Text & Toon by John Auchter
The vast majority of us Americans have no direct ties to our military. Most of us have not served in the armed services. There are lots of reasons for this, but it’s mostly because service is voluntary and has been for over 40 years.
It’s something of a symbiotic relationship: Sometimes beneficial — generally citizens in the military are those who want to be in the military, and those who don’t want to be are free to pursue other goals. But other times it feels as if those in the military are doing all the sacrificing.
We just celebrated Veterans Day, which annually brings this awkwardness into relief. Honoring our soldiers, supporting our troops is often just lip service. We genuflect out of habit. It is marketed to us.

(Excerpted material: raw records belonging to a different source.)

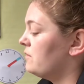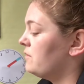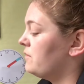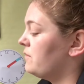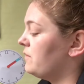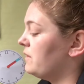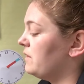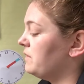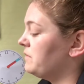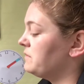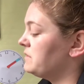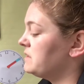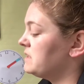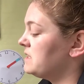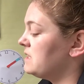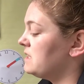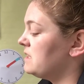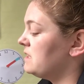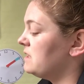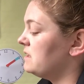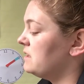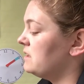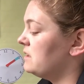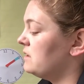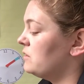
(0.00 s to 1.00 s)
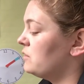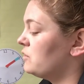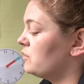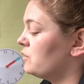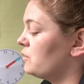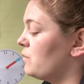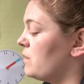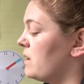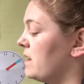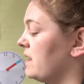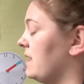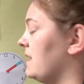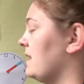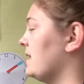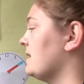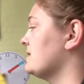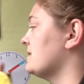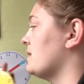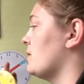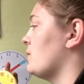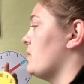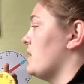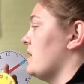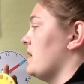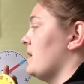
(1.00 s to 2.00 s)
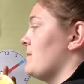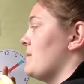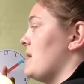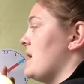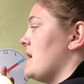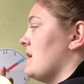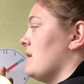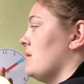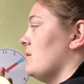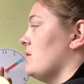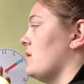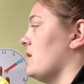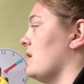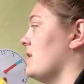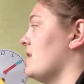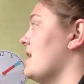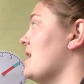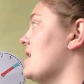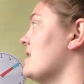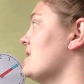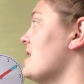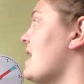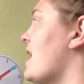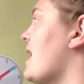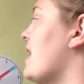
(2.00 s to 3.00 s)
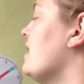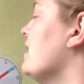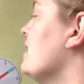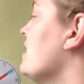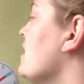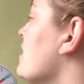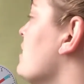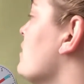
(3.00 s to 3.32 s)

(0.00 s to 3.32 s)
15, 20, because I want to make it look like that.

It gives politicians and grandstanders a guaranteed ovation line.
Perhaps a better way for us civilians to honor the sacrifices of those who serve is to take better care of what the troops are protecting. If they are the defenders, then shouldn’t the rest of us, at the very least, be proper caretakers?

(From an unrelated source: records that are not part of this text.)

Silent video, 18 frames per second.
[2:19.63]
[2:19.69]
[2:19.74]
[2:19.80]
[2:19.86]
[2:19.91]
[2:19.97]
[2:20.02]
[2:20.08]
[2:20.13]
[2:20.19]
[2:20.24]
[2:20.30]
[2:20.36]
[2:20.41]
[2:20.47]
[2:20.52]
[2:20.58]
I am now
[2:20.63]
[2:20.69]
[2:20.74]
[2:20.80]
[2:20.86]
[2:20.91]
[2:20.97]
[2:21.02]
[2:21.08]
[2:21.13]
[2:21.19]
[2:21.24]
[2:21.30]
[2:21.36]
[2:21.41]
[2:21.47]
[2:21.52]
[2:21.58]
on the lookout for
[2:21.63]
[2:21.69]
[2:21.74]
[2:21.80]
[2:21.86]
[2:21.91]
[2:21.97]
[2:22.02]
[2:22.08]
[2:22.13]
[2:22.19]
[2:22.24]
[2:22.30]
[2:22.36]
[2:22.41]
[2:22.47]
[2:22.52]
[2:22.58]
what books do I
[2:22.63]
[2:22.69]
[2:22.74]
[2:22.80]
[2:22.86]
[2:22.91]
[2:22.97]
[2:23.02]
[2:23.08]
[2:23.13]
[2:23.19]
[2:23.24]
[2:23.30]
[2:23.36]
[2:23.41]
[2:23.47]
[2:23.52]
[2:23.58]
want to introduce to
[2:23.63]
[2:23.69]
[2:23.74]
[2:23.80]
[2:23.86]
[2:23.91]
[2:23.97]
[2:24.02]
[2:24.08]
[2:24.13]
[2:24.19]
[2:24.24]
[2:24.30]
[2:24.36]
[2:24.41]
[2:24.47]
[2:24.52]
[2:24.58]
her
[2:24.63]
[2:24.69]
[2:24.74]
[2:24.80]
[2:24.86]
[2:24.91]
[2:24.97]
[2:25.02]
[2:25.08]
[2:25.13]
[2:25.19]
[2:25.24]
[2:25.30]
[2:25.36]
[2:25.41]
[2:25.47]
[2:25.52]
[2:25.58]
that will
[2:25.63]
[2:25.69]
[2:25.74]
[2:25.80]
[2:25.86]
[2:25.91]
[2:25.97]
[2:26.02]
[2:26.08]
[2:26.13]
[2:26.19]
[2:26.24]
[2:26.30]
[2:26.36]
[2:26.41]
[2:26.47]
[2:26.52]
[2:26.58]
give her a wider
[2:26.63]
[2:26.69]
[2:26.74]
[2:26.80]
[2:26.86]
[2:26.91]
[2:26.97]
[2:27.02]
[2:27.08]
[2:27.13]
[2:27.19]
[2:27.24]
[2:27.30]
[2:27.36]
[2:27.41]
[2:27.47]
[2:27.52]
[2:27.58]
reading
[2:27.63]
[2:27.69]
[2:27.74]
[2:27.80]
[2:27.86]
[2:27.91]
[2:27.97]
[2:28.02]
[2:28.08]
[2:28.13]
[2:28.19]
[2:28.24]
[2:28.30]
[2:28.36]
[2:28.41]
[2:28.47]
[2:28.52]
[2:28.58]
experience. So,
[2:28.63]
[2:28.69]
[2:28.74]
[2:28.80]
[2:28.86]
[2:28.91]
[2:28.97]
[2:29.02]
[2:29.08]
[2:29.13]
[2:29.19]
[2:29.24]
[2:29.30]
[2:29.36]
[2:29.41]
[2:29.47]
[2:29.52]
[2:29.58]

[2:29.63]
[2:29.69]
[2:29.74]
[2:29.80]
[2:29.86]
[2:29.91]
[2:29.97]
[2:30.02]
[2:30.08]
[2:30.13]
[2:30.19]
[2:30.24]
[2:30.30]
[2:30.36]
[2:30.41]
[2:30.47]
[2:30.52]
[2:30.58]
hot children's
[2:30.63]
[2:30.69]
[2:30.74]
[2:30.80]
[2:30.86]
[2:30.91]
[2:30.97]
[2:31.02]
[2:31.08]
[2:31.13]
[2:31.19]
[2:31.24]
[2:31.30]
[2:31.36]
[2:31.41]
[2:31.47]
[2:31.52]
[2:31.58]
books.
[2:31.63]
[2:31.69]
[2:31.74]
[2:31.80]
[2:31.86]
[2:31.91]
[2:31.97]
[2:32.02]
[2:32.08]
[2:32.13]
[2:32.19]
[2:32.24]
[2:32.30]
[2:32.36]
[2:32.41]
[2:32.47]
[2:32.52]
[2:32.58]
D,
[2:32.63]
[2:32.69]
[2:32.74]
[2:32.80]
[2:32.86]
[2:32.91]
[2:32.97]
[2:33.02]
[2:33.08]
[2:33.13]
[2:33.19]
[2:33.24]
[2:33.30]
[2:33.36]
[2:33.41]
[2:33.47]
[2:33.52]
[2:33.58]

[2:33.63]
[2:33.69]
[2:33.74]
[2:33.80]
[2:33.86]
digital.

This past week there were a couple of cautionary stories. From Flint and the ongoing water disaster, there have been court hearings concerning the spike in deaths from Legionnaires’ disease and potential mishandling by state officials. In Rockford near Grand Rapids, residents are grappling with water contamination from industrial sludge dumps.
This isn’t right. Freedom is of no use to you if you’re poisoned to death. We need to be better stewards of our freedom.